Mohammed Djetei

Personal information
- Full name: Mohammed Djetei
- Date of birth: 18 August 1994 (age 32)
- Place of birth: Yaoundé, Cameroon
- Height: 1.85 m (6 ft 1 in)
- Position: Centre-back

Team information
- Current team: Huesca

Senior career*
- Years: Team / Apps / (Gls)
- 2012–2014: International Sporting
- 2015–2016: Union Douala
- 2016–2019: Gimnàstic / 32 / (0)
- 2019–2021: Córdoba / 39 / (4)
- 2021–2024: Albacete / 92 / (3)
- 2024–2026: Maccabi Netanya / 35 / (1)
- 2026–: Huesca / 0 / (0)

International career^{‡}
- Cameroon U17
- Cameroon U20
- 2015–: Cameroon A' / 7 / (0)
- 2016–2017: Cameroon / 11 / (0)

Medal record
Men's football
Representing Cameroon
Africa Cup of Nations
| Winner | 2017 Gabon |  |

= Mohammed Djetei =

Cameroonian footballer

Mohammed Djetei Camara (born 18 August 1994) is a Cameroonian footballer who plays as a central defender for Spanish club Huesca and the Cameroon national team.

==Club career==
Born in Yaoundé, Djetei made his senior debut with International Sporting Club of Douala in 2012. In 2014, he moved to Union Douala, after a partnership between both clubs was established.
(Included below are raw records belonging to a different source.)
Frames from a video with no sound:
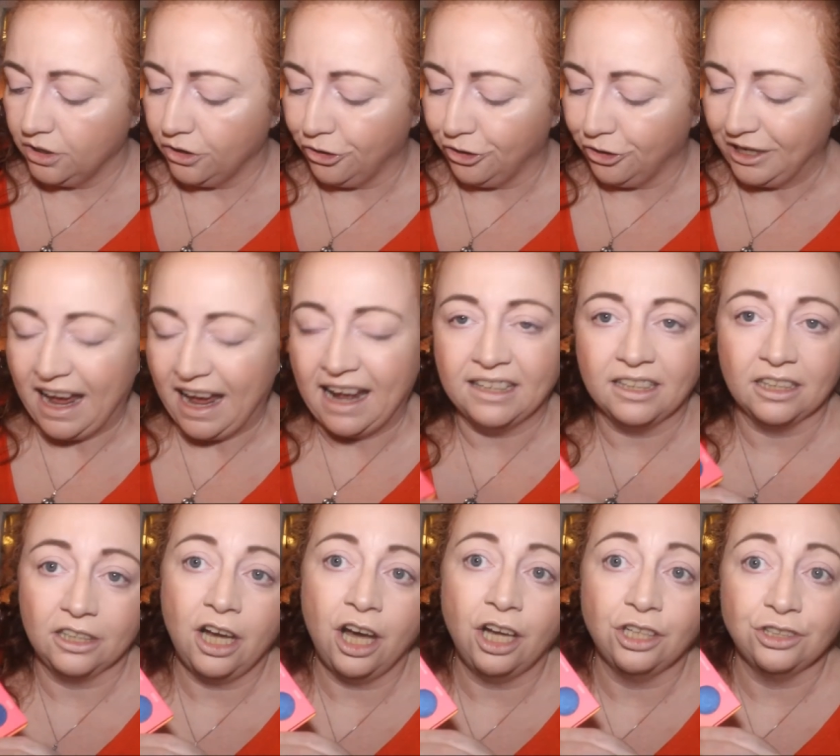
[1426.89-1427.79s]
or
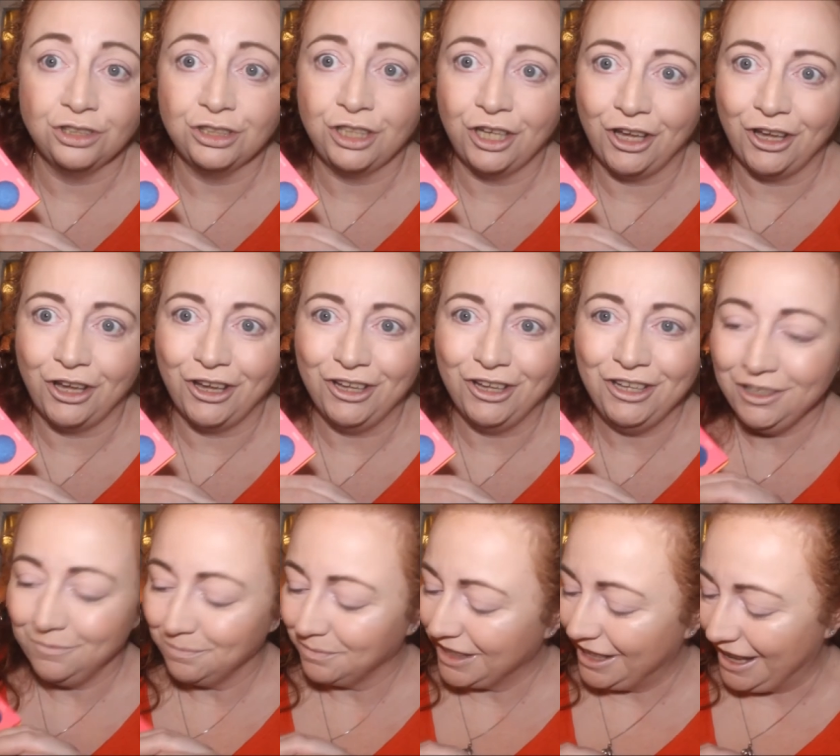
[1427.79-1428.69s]
anaconda
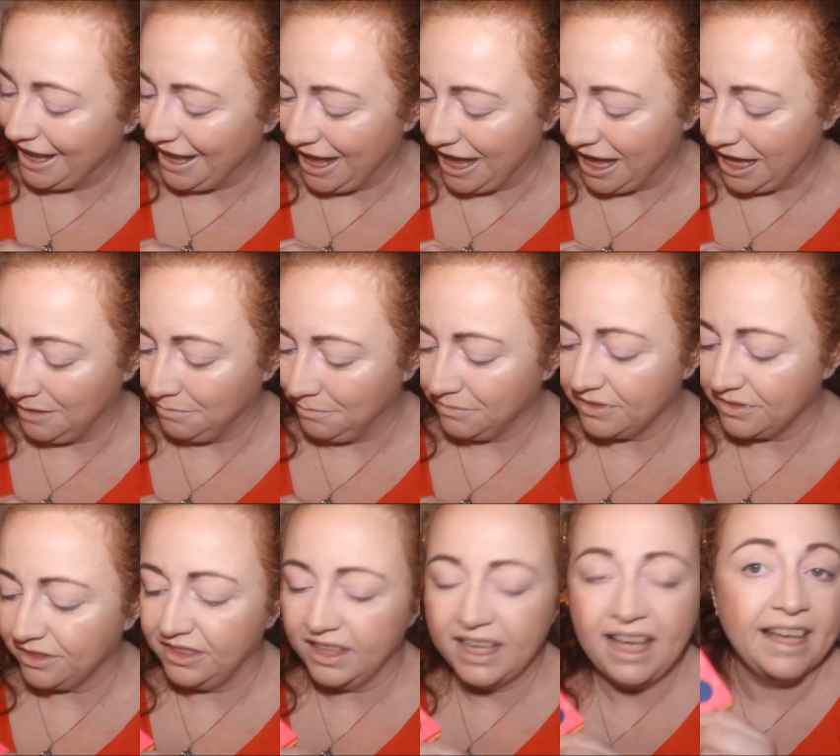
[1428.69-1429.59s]
um,
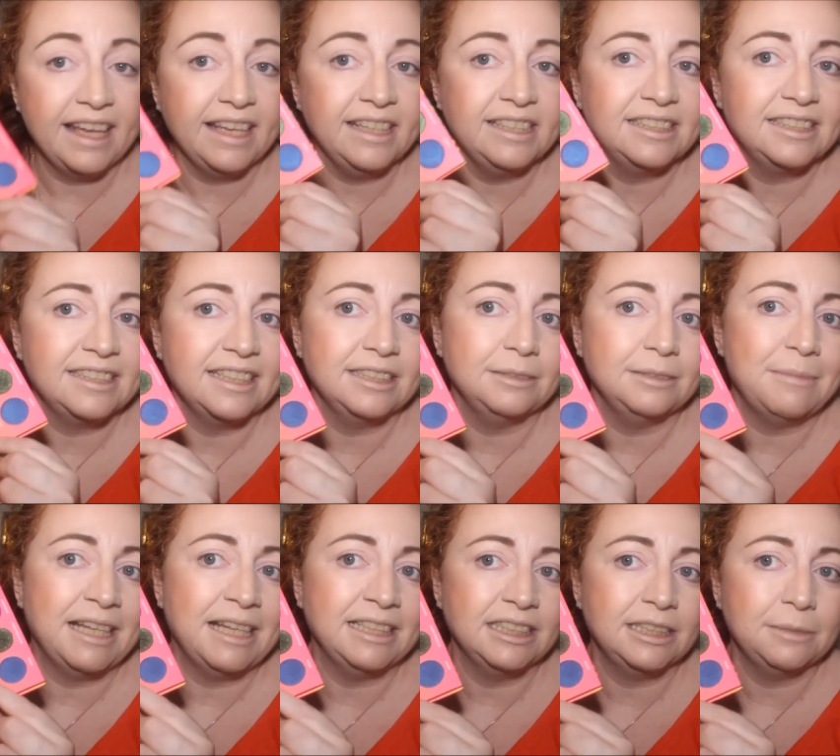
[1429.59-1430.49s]
this is
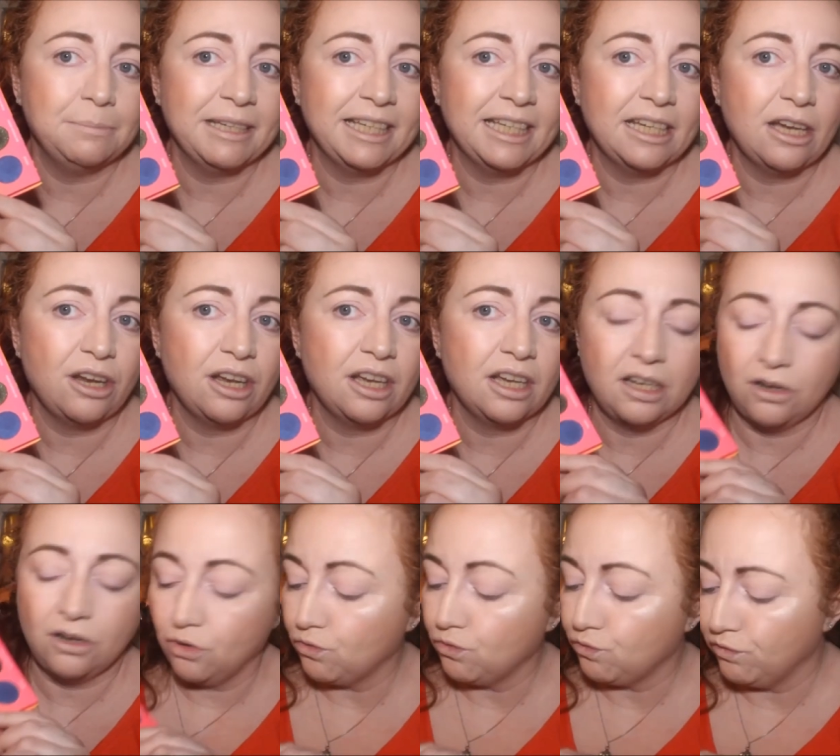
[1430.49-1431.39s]
meant to be
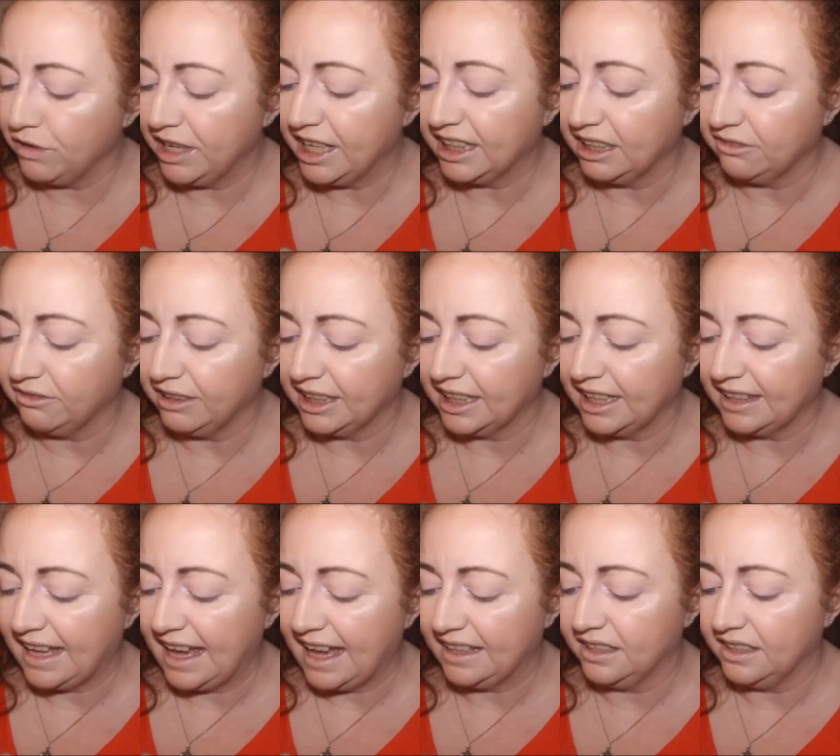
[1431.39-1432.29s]
really really
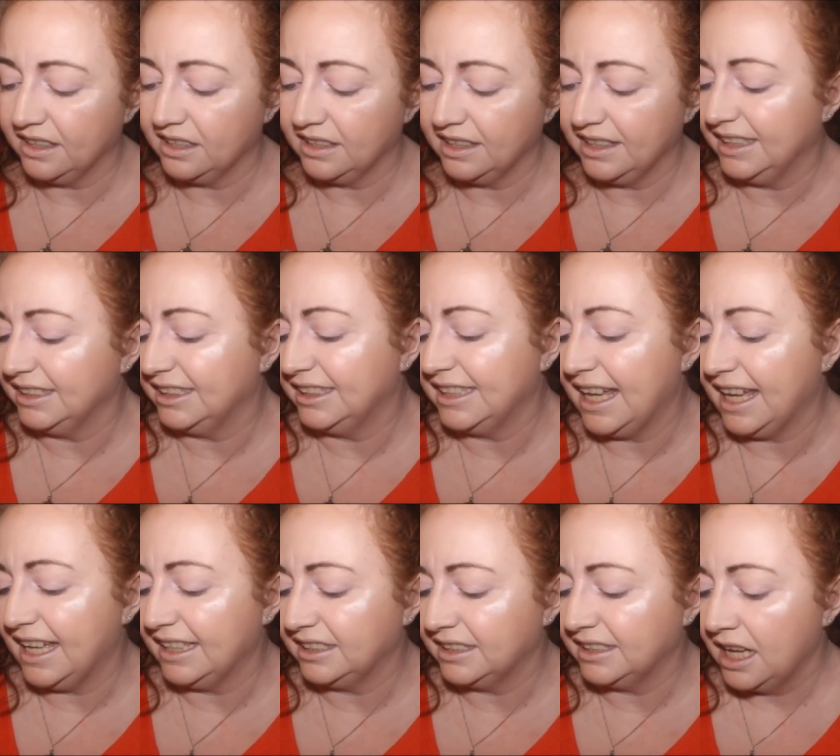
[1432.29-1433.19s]
loud it
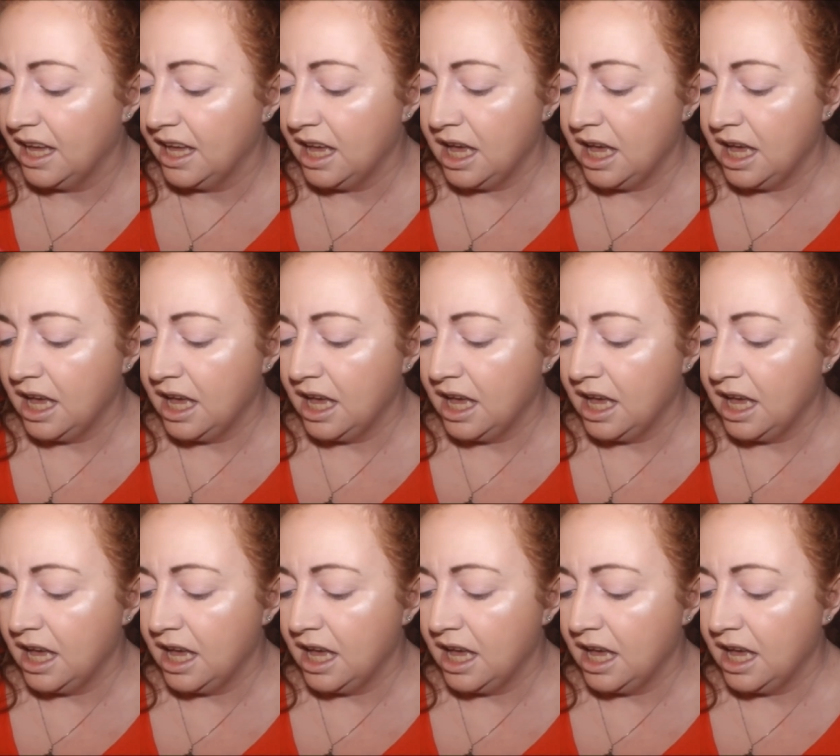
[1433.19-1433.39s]
says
On 4 July 2016, Djetei signed a four-year deal with Spanish Segunda División side Gimnàstic de Tarragona. He made his debut for the club on 12 October, starting in a 1–1 Copa del Rey away draw against Rayo Vallecano (5–4 win on penalties).

Djetei made his debut in the second level on 6 November 2016, playing the full 90 minutes in a 1–0 away win against CD Mirandés. In August of the following year, during a pre-season match against Real Zaragoza, he suffered a serious knee injury.

On 2 September 2019, Djetei signed a contract with Segunda División B side Córdoba CF.

==International career==
On 18 October 2015, Djetei made his international debut with a local team of Cameroon, after starting in a 0–0 2016 African Nations Championship qualification home draw against Congo. He also made the 23-man list for the final tournament, all teams being consisted exclusively of players playing in their African homecountries.

On 30 May 2016, Djetei made his full international debut, appearing in a 2–3 friendly away loss against France after coming on as a late substitute for Aurélien Chedjou at the Stade de la Beaujoire in Nantes. The following 5 January, he was included in Hugo Broos' 23-man squad ahead of the 2017 Africa Cup of Nations, being used as a backup as his side was crowned champions.